**Stored items**
--------------------

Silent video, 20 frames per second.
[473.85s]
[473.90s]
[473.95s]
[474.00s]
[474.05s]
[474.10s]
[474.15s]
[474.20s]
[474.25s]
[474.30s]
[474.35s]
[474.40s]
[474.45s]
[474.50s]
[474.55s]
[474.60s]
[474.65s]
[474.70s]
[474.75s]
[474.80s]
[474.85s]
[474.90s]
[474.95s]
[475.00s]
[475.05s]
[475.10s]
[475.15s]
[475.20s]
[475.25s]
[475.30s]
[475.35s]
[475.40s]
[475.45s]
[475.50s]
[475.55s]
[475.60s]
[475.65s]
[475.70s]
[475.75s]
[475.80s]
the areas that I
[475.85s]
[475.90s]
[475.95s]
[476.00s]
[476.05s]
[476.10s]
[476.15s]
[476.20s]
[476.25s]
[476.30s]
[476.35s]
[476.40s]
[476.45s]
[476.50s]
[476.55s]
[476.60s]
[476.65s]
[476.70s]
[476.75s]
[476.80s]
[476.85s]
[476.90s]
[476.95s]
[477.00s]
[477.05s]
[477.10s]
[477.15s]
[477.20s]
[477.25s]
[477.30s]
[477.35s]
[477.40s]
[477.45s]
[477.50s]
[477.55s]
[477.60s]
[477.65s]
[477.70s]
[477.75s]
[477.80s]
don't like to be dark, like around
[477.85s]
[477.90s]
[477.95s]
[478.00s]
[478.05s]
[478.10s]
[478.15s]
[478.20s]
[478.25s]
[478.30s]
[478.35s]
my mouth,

--------------------

**Requirement**
The records above should be transcribed in full, with no differences.

**Task answer**
Silent video, 20 frames per second.
[473.85s]
[473.90s]
[473.95s]
[474.00s]
[474.05s]
[474.10s]
[474.15s]
[474.20s]
[474.25s]
[474.30s]
[474.35s]
[474.40s]
[474.45s]
[474.50s]
[474.55s]
[474.60s]
[474.65s]
[474.70s]
[474.75s]
[474.80s]
[474.85s]
[474.90s]
[474.95s]
[475.00s]
[475.05s]
[475.10s]
[475.15s]
[475.20s]
[475.25s]
[475.30s]
[475.35s]
[475.40s]
[475.45s]
[475.50s]
[475.55s]
[475.60s]
[475.65s]
[475.70s]
[475.75s]
[475.80s]
the areas that I
[475.85s]
[475.90s]
[475.95s]
[476.00s]
[476.05s]
[476.10s]
[476.15s]
[476.20s]
[476.25s]
[476.30s]
[476.35s]
[476.40s]
[476.45s]
[476.50s]
[476.55s]
[476.60s]
[476.65s]
[476.70s]
[476.75s]
[476.80s]
[476.85s]
[476.90s]
[476.95s]
[477.00s]
[477.05s]
[477.10s]
[477.15s]
[477.20s]
[477.25s]
[477.30s]
[477.35s]
[477.40s]
[477.45s]
[477.50s]
[477.55s]
[477.60s]
[477.65s]
[477.70s]
[477.75s]
[477.80s]
don't like to be dark, like around
[477.85s]
[477.90s]
[477.95s]
[478.00s]
[478.05s]
[478.10s]
[478.15s]
[478.20s]
[478.25s]
[478.30s]
[478.35s]
my mouth,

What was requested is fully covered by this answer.